Precisiamo, sine ira et studio, che fino a quando Scurati fosse restato alla storia italica nulla quaestio, ma il seguito del monologo è stato in politichese e nella logica dell’antifascismo. Che avrebbe potuto evitare, perché è entrato nel campo politico la cui cifra non era di sua competenza. Visto che era stato chiamato dalla Bortone, per la celebrazione del 25 aprile, e non sul mancato revisionismo della Meloni. Non era la sede per aprire un dibattito sull’ondivago antifascismo della Meloni e dei suoi Fratelli, ma con il monologo Scurati ha voluto dimostrare che è un antifascista tutto d’un pezzo. Come diceva Ennio Flaiano: «In Italia, i fascisti si dividono in due categorie: i fascisti e gli antifascisti». Insomma, è stata una forzatura bell’e buona che avrebbe potuto evitare.

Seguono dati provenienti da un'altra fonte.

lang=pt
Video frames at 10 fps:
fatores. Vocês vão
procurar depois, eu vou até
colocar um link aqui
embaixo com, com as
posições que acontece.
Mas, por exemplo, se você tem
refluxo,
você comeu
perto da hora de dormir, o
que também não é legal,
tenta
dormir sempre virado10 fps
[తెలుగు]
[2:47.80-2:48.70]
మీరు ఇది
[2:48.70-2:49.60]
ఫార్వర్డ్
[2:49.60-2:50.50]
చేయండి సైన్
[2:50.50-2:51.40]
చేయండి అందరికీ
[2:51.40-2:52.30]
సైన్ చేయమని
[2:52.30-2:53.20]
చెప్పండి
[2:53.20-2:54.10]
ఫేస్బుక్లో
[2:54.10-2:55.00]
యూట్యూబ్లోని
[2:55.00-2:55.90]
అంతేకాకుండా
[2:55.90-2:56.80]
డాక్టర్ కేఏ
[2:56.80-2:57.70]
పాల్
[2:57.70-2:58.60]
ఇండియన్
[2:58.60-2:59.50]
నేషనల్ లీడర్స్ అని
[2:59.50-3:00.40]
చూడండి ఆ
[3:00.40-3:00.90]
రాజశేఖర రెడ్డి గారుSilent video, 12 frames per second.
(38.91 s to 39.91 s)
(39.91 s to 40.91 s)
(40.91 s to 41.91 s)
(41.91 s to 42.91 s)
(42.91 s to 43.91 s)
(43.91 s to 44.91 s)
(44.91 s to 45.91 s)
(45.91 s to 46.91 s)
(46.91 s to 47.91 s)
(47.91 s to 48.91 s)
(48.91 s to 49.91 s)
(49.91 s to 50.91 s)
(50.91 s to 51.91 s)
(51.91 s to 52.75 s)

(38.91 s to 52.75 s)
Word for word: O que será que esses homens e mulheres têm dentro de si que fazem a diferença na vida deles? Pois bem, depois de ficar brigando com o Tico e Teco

E poi, da che mondo è mondo, in ogni partito di conio ideologico, in modo residuale, ci sono i nostalgici e i facinorosi e gli stupidi: l’uno, l’altro e l’altro ancora fanno danni e guasti enormi alle istituzioni democratiche.

Una cosa è certa, che per colpa degli squinternati dirigenti Rai, la festa del 25 aprile «appena cominciata è già finita» e Giorgia Meloni ha dovuto mettere una pezza, pubblicando il monologo scuratiano sul suo FB. Sulla querelle fascismo e antifascismo, la Presidente del consiglio ha giurato sulla Costituzione antifascista e lo ha ribadito non una volta, ma tante volte e in tutte le salse. Non sta a noi fare i difensori della Meloni, ma a noi interessa la verità e non la manipolazione dei fatti.

Se poi dovrebbe sottoporsi all’analisi del sangue, vale la pena quello che disse Leonardo Sciascia: «Il fascismo non è morto. Quando tra gli imbecilli e i furbi si stabilisce una alleanza, state bene attenti che il fascismo è alle porte».

La storia dell’antiberlusconismo non ha insegnato nulla: girotondi ovunque per l’Italia, con in testa Nanni Moretti e al suo seguito il milieu dell’ intellighenzia radical chic, per sconfiggere il governo del Cav. Un flop sotto tutti gli aspetti. Il perfido Cossiga disse la sua al vetriolo: «Fra i girotondi non c’è traccia di operai, è gente che quando torna a casa beve Brunello o champagne, sono champagnoni».